The entanglement of cyclic polymers is an open issue. Cyclic poly(ε-caprolactone)s (PCLs) with a number-average molar mass (M_n) ranging from 8 to 37 kg mol⁻¹ were synthesized using a protocol without linear precursors to avoid the influence of linear contaminants. The crystallization and melting behaviors of the synthesized unconcatenated and unknotted cyclic PCLs were investigated by DSC, POM and X-ray. The DSC and POM characterized crystallization behaviors of the cyclic PCLs showed that the half-time of crystallization and spherulite growth rate related to the molecular weights. The rheological results showed that the critical molecular weight of cyclic PCLs is 11 kg mol⁻¹, which is about two times that of the linear PCLs. The coupling effect of ring topology and entanglement leads to the maximum crystallization rate and minimum lamellar thickness at the medium molecular weight.
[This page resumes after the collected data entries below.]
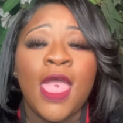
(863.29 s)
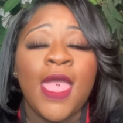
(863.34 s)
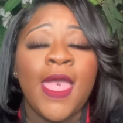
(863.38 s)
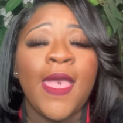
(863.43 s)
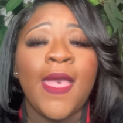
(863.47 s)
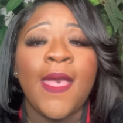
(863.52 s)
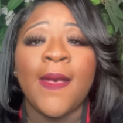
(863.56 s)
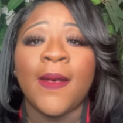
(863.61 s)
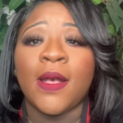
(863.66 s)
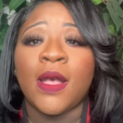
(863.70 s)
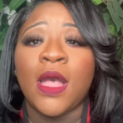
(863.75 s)

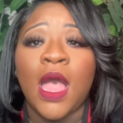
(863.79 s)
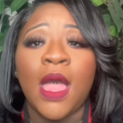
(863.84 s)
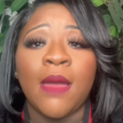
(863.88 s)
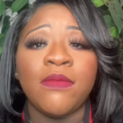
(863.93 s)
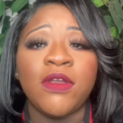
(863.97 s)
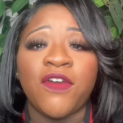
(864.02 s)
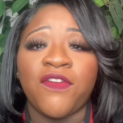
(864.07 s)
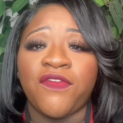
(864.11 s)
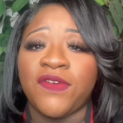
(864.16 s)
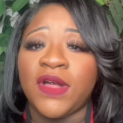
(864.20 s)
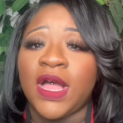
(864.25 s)
and come
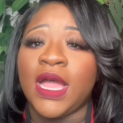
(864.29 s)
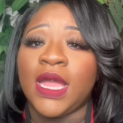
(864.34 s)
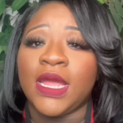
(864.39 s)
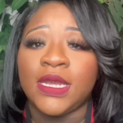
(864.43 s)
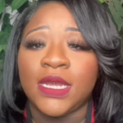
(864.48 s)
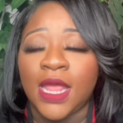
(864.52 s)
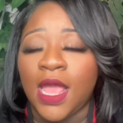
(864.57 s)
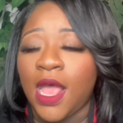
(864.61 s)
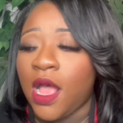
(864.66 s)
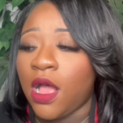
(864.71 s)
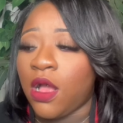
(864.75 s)
to
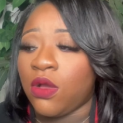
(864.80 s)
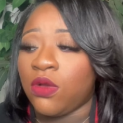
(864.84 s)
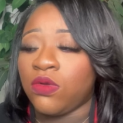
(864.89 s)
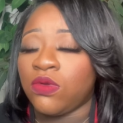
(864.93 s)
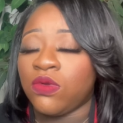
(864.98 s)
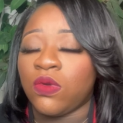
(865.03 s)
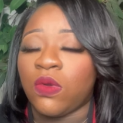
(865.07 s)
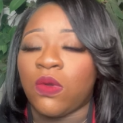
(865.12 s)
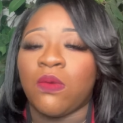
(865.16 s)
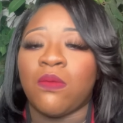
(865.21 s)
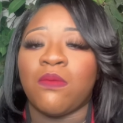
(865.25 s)
find out,
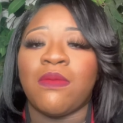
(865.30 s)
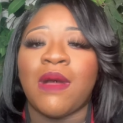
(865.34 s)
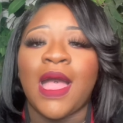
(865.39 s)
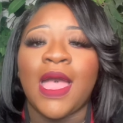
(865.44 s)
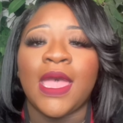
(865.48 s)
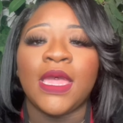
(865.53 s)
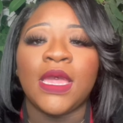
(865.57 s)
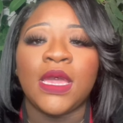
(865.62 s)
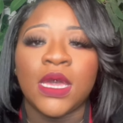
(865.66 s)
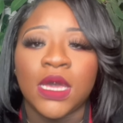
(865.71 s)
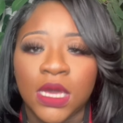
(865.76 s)

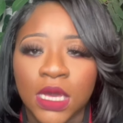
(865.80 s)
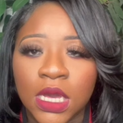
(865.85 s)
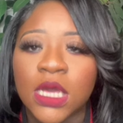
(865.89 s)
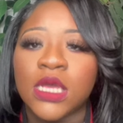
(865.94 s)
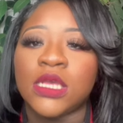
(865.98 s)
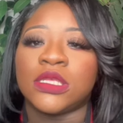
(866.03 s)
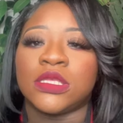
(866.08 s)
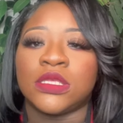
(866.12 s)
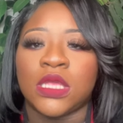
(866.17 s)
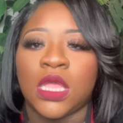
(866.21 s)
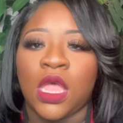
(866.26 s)
my
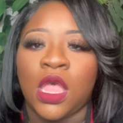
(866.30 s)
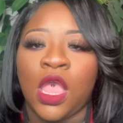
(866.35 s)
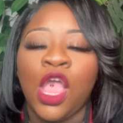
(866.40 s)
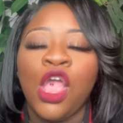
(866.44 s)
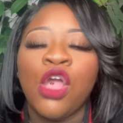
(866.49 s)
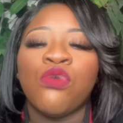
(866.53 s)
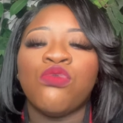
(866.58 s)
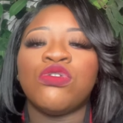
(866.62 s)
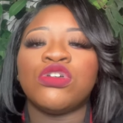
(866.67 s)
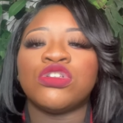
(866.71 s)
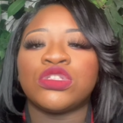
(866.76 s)
cousin
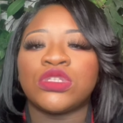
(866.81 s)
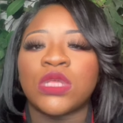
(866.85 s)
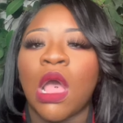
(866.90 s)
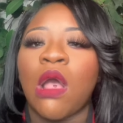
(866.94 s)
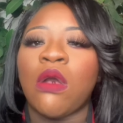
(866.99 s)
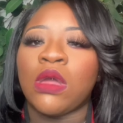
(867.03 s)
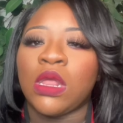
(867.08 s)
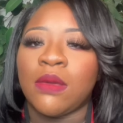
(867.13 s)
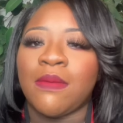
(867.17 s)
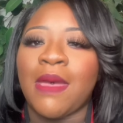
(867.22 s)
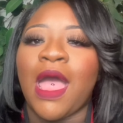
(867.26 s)
was
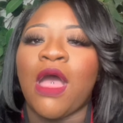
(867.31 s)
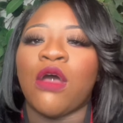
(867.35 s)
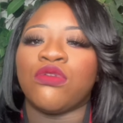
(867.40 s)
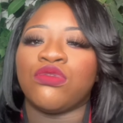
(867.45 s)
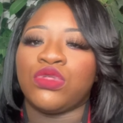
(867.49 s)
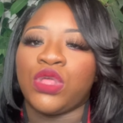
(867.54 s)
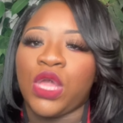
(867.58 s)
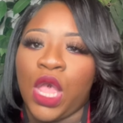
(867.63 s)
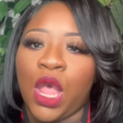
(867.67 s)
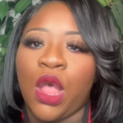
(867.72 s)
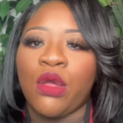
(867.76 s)
talking about
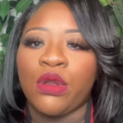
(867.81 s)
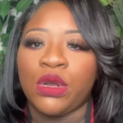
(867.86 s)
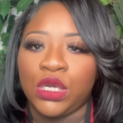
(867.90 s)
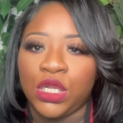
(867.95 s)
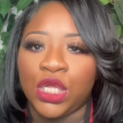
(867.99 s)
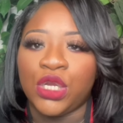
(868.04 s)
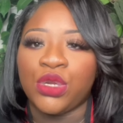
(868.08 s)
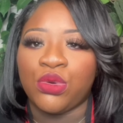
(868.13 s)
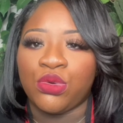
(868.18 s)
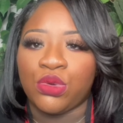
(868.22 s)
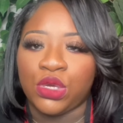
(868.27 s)
their
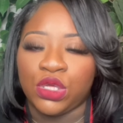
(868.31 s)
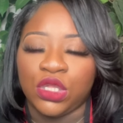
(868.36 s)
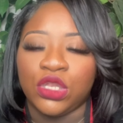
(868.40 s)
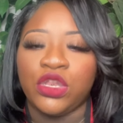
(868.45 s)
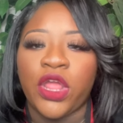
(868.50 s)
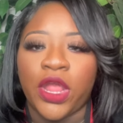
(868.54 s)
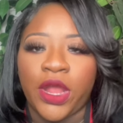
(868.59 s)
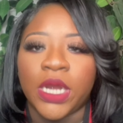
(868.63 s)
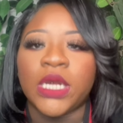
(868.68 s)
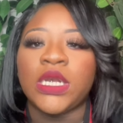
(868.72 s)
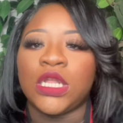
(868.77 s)

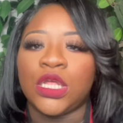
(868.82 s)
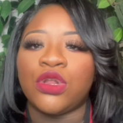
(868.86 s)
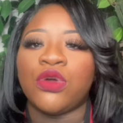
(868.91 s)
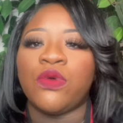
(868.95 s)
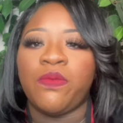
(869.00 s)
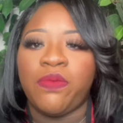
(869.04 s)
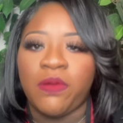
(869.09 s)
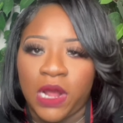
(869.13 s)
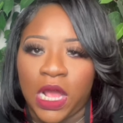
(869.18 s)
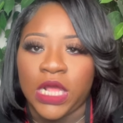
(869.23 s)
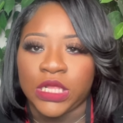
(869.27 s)
little
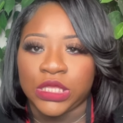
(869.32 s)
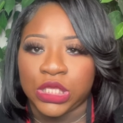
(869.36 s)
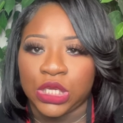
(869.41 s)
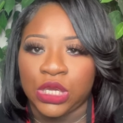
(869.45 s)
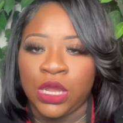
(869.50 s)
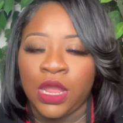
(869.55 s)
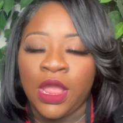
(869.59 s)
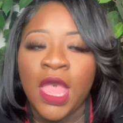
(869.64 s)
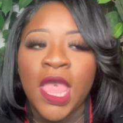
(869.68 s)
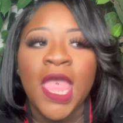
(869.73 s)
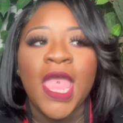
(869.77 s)

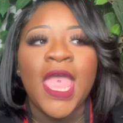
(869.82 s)
brother,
In situ simultaneous SAXS/WAXS probe in heating was performed on the samples after isothermal crystallization, and the results indicated that the ring topology did not change the crystal of PCL, but the evolution of nano-scale crystalline structure is different from that of the linear PCLs. The evolution of metastable crystalline structure of cyclic PCLs is discussed based on the SAXS results, and the entanglements were found to reduce the rate of structural evolution.